La requérante justifie d’un motif légitime au sens de l’article 145 précité.
La désignation d’un commissaire de justice apparaît comme la seule mesure d’instruction utile et il serait manifestement disproportionné qu’un expert judiciaire soit désigné afin de procéder à des mesures sur le bien.
Il sera partiellement fait droit à la mesure d’instruction sollicitée, étant rappelé qu’il appartient à l’acquéreur de procéder au paiement du solde du prix au moment de la livraison du bien immobilier.
Il n’est pas davantage utile de prévoir la provision à valoir sur le paiement du commissaire de justice, désigné à buts exclusivement probatoires. Madame [U] sera déboutée en général du surplus de ses demandes principales non justifié par un motif légitime.
Sur les demandes accessoires
La SCCV LE PETIT BOIS, partie perdante, sera condamnée aux dépens de l’instance.
L’équité commande de ne pas laisser à Madame [U] la charge de ses frais irrépétibles.

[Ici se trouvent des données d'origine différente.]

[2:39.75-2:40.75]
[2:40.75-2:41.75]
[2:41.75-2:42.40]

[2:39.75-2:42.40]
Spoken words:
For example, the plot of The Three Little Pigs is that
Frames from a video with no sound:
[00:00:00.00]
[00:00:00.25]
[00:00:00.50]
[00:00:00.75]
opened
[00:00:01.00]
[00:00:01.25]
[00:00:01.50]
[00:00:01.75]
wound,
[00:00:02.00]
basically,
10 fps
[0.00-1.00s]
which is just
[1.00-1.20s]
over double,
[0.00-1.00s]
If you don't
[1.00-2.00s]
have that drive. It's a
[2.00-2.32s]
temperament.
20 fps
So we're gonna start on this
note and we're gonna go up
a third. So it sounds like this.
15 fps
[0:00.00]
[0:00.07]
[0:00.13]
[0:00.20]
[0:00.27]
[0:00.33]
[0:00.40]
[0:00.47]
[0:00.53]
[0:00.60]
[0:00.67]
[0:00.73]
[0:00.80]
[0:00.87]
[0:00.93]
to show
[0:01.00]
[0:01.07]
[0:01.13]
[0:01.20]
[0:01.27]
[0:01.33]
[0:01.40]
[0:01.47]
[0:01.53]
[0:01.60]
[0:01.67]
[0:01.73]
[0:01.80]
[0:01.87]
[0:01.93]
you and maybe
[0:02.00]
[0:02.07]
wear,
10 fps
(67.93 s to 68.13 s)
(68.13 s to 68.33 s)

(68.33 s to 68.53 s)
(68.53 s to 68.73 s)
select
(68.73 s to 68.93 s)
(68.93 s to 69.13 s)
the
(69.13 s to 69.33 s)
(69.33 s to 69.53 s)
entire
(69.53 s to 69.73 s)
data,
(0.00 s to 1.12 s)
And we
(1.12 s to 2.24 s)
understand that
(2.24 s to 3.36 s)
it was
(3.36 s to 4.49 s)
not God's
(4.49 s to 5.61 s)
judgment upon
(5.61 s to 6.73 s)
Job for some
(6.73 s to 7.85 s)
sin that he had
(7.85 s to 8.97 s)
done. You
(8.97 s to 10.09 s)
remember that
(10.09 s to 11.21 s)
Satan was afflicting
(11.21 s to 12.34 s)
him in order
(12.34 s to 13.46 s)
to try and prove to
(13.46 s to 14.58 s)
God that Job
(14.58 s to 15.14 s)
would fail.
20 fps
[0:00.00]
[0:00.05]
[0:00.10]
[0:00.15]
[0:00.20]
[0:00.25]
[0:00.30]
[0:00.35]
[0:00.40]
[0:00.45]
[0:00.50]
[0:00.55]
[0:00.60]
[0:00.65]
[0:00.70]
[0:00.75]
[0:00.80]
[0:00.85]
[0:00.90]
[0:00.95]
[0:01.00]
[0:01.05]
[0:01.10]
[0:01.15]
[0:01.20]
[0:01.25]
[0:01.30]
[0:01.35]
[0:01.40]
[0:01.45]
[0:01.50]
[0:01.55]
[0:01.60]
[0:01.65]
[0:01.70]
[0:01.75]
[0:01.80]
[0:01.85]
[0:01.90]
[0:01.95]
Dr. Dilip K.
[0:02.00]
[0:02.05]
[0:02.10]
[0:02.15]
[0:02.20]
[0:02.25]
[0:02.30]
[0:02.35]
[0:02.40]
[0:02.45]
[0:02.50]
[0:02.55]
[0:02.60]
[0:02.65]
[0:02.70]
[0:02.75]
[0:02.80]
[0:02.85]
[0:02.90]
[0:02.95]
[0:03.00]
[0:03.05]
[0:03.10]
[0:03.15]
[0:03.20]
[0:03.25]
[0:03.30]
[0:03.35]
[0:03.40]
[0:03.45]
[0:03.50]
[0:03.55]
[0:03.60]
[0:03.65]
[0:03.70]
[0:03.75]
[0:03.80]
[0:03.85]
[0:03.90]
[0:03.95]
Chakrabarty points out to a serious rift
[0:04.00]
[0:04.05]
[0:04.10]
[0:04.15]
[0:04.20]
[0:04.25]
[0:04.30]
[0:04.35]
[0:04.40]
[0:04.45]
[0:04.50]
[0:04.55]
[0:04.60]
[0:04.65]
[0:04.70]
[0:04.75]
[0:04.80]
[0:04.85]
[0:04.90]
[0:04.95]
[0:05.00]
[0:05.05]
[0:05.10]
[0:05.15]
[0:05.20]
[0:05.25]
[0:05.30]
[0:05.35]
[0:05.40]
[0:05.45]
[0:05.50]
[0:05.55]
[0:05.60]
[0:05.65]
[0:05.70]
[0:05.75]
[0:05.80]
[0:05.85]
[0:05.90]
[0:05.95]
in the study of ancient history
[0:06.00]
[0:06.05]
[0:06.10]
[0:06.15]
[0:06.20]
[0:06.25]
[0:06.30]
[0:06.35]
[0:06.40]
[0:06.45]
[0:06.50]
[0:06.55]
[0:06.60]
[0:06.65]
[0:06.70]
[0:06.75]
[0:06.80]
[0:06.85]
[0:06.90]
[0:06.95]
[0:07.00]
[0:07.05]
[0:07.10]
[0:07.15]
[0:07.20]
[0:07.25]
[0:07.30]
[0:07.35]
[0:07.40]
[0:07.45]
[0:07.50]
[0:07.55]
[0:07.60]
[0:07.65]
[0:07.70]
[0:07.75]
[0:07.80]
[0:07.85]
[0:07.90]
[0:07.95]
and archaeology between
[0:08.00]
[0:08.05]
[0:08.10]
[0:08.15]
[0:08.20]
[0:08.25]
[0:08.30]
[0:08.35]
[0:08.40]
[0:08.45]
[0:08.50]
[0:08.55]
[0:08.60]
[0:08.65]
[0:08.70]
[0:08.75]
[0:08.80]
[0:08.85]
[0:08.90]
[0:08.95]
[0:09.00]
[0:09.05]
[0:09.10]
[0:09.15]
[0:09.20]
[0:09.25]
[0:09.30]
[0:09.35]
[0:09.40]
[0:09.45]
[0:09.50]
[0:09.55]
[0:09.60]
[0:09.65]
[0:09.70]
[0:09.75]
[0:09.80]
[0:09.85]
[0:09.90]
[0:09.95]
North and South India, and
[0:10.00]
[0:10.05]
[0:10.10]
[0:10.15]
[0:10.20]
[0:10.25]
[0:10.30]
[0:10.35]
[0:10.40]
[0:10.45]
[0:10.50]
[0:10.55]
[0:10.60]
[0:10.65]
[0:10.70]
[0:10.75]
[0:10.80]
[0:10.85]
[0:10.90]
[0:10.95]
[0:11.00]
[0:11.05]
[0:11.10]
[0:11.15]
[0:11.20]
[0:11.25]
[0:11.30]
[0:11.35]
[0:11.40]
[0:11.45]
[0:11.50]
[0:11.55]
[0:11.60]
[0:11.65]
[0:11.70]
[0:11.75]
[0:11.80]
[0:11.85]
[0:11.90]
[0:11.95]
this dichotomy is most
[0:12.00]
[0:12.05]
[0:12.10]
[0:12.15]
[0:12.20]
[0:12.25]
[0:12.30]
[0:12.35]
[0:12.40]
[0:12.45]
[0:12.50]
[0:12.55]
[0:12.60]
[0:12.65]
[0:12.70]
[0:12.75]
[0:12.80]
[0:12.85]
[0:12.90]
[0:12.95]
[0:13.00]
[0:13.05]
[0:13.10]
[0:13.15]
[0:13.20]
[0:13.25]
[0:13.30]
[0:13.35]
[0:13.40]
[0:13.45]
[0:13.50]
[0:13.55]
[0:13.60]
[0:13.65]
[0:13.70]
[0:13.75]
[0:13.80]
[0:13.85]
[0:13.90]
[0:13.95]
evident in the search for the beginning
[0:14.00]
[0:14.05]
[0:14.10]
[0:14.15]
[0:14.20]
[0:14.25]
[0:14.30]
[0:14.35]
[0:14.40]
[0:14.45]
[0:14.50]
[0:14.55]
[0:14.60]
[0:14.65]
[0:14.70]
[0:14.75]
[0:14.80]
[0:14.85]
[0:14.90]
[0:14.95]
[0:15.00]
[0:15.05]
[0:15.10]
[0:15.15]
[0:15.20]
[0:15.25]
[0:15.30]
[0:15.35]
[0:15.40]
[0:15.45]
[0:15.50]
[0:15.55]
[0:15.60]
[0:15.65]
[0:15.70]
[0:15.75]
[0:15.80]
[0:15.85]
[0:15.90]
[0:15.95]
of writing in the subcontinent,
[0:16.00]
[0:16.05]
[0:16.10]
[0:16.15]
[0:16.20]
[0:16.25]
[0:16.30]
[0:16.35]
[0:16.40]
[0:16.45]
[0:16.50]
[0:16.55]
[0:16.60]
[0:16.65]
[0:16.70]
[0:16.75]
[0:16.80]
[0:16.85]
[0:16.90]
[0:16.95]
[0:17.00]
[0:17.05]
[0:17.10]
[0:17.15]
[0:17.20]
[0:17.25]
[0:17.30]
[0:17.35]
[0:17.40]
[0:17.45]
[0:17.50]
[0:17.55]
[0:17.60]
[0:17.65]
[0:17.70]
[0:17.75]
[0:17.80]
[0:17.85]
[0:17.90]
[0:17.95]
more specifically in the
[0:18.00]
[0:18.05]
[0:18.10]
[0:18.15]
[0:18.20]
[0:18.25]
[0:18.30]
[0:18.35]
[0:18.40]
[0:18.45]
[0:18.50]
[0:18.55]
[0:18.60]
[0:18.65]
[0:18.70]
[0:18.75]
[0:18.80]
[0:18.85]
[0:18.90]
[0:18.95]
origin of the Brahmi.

La SCCV LE PETIT BOIS sera condamnée à lui payer la somme de 800 euros au titre de l’article 700 du code de procédure civile et le surplus des demandes à ce titre sera rejeté.
PAR CES MOTIFS
Nous, juge des référés, statuant après débats en audience publique, par décision contradictoire mise à disposition au greffe, exécutoire de droit et en premier ressort :
COMMETTONS la SELARL KALIACT HUISSIERS PROVENCE COTE D’AZUR, commissaires de justice associés représentée par Maître [Z] [J], [Adresse 3], avec mission de :
pénétrer dans les lieux sis [Adresse 4], tant dans les parties communes que dans le lot n° 4 et ses accessoires, Madame [U] et la SCCV LE PETIT BOIS ayant dûment été convoquées et invitées à participer aux constatations, et la SCCV LE PETIT BOIS à lui laisser le libre accès ;dresser un état des lieux du lot n° 4 et du jardin attenant ;se faire désigner par la SCCV LE PETIT BOIS l’emplacement exact des lots de stationnement n° 14 et 15 ; les décrire et procéder à leur mesurage au sol puis rendre un procès-verbal sur l’ensemble des diligences effectuées ;
DISONS que [O] [U] assumera les frais de commissaire de justice ;
DISONS n’y avoir lieu à référé pour le surplus des demandes et en DEBOUTONS Madame [O] [U] ;
CONDAMNONS la SCCV LE PETIT BOIS aux dépens de l’instance ;
CONDAMNONS la SCCV LE PETIT BOIS à payer à Madame [O] [U] la somme de 800 euros (HUIT CENTS EUROS) au titre de l’article 700 du code de procédure civile ;
REJETONS le surplus des demandes.
Ainsi jugé et prononcé par mise à disposition au greffe les jour, mois, an susdits.